While Emmert rules March Madness with an iron fist, he has allowed TV networks and other corporations to stand in the way of even a rational discussion of reform.
College football has grown too big for its britches, that much is evident. As the buck on post-season reform is passed from one splintered group of rich white men to another, there is at least hope we will have some sort of reform when we kickoff the 2014 season. Whether it will be real reform or some half-baked half-measure remains to be seen. Regardless, I think this debacle has shown college football needs to be streamlined at the administration level.
Is the Big 10 a conference, or is it its own league playing its own brand of a sport? The play-ground level saber rattling going on over something as clean cut as a 4-team playoff makes me think it's the latter.
Roger Goodell runs the NFL. David Stern runs the NBA. Bud Selig runs the MLB. Professional leagues to be sure, but it's not as if the NCAA doesn't overlord over March Madness in the same manner. Yet, when it comes to college football -- the elite teams of amateurs, the only brand making money -- who runs it? Since the NCAA doesn't officially crown a champion in division one football, are people like Mike Slive and Larry Scott anything more than two kids squabbling over a pie at an elementary school lunch table?
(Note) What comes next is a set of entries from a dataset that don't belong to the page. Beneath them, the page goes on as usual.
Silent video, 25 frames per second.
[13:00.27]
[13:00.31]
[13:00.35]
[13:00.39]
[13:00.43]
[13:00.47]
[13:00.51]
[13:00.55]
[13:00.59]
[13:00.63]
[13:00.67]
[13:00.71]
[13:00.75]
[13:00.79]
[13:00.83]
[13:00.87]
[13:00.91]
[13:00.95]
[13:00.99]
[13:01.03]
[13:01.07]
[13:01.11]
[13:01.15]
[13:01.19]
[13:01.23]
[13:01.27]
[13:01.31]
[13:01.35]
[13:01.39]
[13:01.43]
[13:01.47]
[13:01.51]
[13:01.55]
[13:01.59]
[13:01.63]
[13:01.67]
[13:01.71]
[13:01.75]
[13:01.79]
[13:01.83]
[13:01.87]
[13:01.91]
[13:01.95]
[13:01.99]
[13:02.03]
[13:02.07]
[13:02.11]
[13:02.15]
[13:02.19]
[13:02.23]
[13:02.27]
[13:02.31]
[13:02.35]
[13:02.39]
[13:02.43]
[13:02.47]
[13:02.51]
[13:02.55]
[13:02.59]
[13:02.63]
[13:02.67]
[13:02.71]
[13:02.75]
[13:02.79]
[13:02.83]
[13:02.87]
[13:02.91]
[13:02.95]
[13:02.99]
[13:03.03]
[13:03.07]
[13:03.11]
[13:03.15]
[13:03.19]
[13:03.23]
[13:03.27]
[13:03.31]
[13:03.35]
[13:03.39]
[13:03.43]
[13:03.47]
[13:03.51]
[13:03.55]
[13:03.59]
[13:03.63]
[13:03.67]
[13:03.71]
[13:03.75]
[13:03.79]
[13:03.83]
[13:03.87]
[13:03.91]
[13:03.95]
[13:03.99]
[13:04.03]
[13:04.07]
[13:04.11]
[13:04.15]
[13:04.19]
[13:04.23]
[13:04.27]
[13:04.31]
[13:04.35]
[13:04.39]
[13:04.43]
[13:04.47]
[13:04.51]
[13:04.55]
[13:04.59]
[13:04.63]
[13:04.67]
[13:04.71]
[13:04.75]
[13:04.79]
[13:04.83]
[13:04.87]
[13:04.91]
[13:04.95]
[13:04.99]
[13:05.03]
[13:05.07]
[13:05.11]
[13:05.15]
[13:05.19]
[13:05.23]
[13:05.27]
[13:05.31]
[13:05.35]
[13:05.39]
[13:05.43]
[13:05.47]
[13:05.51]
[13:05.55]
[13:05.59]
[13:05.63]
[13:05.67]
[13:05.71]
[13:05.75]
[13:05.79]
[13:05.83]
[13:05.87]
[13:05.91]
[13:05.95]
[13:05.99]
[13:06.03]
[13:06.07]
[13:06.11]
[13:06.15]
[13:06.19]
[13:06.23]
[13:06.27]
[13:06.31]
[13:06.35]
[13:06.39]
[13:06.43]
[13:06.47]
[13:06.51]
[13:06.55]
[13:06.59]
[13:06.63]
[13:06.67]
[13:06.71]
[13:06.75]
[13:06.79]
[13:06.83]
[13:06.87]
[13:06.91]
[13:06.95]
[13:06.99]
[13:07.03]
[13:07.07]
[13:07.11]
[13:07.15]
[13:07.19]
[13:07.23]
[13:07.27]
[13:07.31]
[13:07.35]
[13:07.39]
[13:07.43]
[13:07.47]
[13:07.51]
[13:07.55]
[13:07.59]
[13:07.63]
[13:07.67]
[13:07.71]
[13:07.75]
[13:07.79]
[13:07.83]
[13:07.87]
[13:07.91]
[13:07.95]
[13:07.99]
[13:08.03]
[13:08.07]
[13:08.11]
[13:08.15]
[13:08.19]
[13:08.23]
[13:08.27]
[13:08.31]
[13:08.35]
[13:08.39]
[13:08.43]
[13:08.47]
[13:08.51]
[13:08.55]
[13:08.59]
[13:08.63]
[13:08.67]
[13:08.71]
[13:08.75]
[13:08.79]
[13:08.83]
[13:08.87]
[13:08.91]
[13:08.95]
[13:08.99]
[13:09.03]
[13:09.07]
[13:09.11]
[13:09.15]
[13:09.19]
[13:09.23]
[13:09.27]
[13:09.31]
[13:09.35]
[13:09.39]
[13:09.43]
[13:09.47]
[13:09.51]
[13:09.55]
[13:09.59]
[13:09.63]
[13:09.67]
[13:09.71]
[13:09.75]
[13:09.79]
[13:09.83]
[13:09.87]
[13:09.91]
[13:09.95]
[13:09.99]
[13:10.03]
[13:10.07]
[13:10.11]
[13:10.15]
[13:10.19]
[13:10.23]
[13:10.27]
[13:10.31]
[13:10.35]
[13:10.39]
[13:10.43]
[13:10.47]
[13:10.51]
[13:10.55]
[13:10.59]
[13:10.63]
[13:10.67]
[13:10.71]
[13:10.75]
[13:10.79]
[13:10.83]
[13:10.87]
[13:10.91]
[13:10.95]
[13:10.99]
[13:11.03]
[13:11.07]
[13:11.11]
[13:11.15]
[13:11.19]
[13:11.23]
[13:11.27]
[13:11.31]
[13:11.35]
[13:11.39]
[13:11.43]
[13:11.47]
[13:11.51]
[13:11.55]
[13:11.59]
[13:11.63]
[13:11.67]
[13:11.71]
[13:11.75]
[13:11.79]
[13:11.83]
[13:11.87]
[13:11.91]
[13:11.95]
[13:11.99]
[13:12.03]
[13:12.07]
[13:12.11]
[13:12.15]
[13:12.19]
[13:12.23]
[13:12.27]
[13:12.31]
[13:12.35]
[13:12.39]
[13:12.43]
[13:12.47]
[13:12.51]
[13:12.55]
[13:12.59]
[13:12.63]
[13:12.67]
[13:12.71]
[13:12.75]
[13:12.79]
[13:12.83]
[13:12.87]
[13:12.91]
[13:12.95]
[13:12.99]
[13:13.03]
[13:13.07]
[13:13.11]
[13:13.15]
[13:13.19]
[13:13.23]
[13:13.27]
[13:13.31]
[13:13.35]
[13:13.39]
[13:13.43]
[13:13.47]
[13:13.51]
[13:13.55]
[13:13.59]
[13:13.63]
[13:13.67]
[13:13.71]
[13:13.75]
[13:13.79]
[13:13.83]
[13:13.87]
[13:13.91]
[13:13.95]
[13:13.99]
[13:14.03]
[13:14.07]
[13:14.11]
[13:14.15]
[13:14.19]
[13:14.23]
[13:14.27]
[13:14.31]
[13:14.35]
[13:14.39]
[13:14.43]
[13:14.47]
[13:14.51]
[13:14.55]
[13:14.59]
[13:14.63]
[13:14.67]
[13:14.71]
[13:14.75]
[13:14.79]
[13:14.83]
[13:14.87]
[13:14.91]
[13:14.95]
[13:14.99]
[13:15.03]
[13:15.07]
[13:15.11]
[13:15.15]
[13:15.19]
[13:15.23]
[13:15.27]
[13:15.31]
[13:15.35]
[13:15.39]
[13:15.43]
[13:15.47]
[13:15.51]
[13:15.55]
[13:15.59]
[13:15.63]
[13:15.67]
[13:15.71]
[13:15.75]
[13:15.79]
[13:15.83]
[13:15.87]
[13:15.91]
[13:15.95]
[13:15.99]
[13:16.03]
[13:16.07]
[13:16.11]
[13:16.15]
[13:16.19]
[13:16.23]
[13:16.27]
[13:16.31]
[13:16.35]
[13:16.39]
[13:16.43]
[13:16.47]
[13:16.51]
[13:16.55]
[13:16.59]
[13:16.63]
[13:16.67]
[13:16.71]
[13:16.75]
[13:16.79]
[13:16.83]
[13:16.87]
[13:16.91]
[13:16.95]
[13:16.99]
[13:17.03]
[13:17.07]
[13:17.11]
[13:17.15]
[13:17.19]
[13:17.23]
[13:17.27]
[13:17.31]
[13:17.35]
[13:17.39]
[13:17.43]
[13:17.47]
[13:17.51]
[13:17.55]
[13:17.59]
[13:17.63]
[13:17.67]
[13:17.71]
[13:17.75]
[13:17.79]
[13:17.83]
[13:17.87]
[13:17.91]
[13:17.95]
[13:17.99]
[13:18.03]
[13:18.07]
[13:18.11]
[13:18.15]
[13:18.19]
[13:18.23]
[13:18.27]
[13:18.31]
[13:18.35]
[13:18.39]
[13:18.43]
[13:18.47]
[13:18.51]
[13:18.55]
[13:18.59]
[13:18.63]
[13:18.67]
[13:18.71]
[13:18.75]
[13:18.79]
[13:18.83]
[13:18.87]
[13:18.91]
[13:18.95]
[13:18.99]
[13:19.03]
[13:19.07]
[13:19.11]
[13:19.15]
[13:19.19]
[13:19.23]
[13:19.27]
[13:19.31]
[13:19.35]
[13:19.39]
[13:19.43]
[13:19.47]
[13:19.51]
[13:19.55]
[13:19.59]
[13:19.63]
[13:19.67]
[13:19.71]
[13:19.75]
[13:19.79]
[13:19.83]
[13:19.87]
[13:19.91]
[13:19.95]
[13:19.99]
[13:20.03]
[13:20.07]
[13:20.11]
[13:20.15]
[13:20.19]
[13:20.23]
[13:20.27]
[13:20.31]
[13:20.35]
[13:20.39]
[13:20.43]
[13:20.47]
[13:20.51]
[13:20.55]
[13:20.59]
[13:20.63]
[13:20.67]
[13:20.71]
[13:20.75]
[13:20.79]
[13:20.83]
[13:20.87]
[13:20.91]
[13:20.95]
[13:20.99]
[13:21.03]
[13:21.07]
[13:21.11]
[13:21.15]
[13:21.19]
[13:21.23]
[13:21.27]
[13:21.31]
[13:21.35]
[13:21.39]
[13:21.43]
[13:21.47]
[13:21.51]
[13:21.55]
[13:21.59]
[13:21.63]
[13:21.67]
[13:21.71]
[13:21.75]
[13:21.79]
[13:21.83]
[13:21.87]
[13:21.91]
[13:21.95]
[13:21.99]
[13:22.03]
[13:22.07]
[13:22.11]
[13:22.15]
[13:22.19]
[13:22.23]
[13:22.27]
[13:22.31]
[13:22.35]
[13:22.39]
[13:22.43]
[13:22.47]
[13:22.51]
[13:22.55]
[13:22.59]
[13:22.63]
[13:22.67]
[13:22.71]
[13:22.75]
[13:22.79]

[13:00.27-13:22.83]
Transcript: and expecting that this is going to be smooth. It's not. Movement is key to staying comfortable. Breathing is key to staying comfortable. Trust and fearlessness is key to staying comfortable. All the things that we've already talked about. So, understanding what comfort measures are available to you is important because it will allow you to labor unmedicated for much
Without the leadership, corporate money will continue to seep its way into college football. This is how nothing ever changes, because NCAA football is run by a group of guys with nothing more than a regional or semi-national interest in the game. The splintered culture stands in the way of logic, to the point we're inventing phrases like "plus-one", instead of calling it what it actually is: a four team playoff.
Regionalism was one of the bigger obstacles our nation had to overcome. There was a time people considered themselves more Pennsylvanians than Americans. Hell, America's mid-life crisis was the Civil War. Obviously, it is hoped college football's transition isn't as ugly or bloody as the United States government's, but the need to overcome regionalism is the same.
I think there needs to be a commissioner of sorts appointed to over-see college football. Maybe there will be when these new-look conferences secede from the NCAA, but there needs to be someone whose job isn't to stuff as much money into their respective conference's pockets, but the over-all welfare of the sport and those who play it.
Until then, ESPN and other media outlets will continue to exploit these conferences; divide and conquer, it's literally one of the oldest hustles in the book. I think all of these conferences have shown enough disdain for the own traditions when they erected the BCS, so it's time these conferences -- aka the people who are supposed to be the smartest people involved in college football -- to put down their differences and figure out how to stream-line college football's oversight. That way, when it comes time to expand the playoff field from four to eight teams, we will all be spared of rich white men banging their testicles on the table until they're all red in the face.